*Task item*:
Print the lines of the entries below from the one with "(3.00 s to 4.00 s)" through the final line, exactly as they appear. The pictures are not part of the copy.

*Records for the task*:
------------------------------------------------------------------------

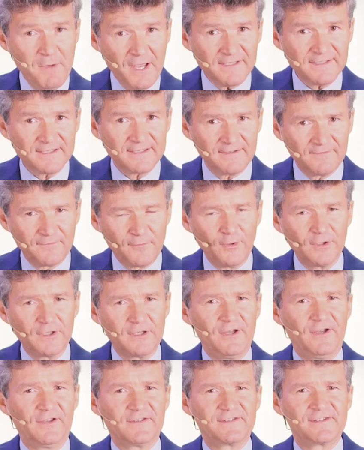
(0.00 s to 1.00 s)
must avoid
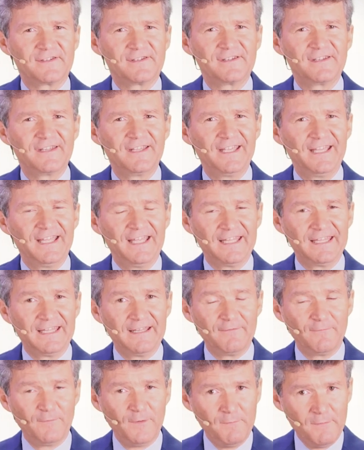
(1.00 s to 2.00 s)
loss.
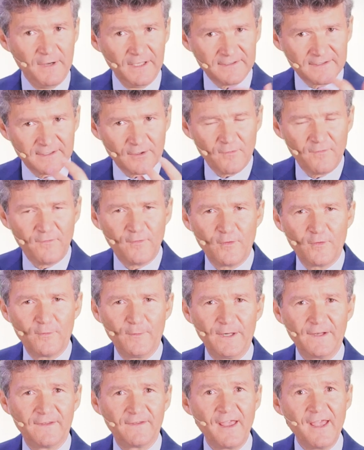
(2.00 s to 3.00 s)
We must go
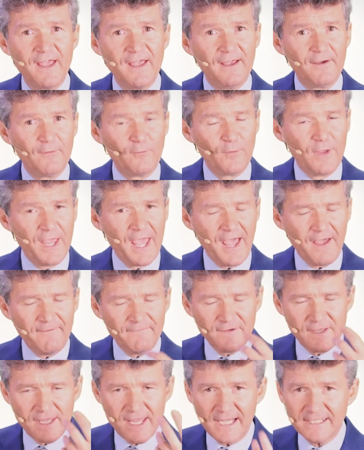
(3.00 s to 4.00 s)
forward. We
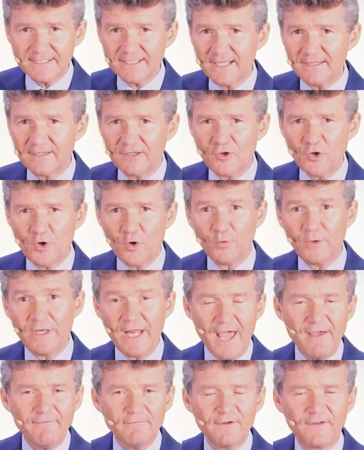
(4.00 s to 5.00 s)
have a yes and a no in
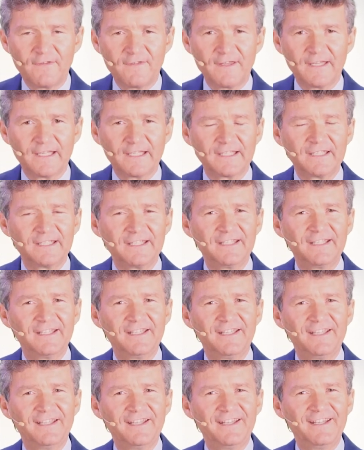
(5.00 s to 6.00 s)
everything.
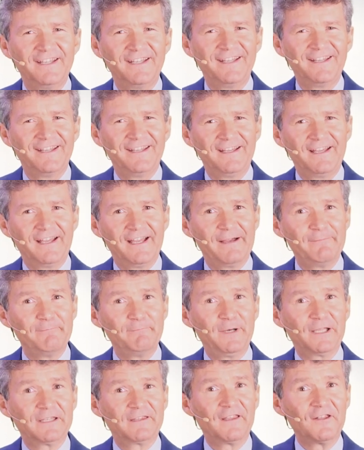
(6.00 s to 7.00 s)

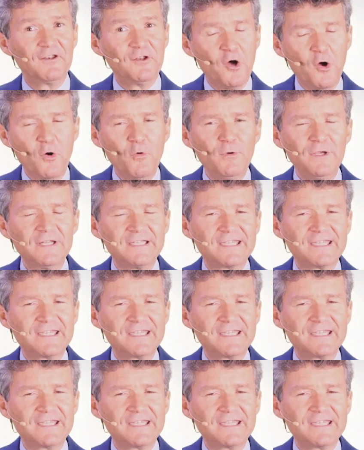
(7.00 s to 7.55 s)
But the no we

------------------------------------------------------------------------

*Exercise output*:
(3.00 s to 4.00 s)
forward. We
(4.00 s to 5.00 s)
have a yes and a no in
(5.00 s to 6.00 s)
everything.
(6.00 s to 7.00 s)

(7.00 s to 7.55 s)
But the no we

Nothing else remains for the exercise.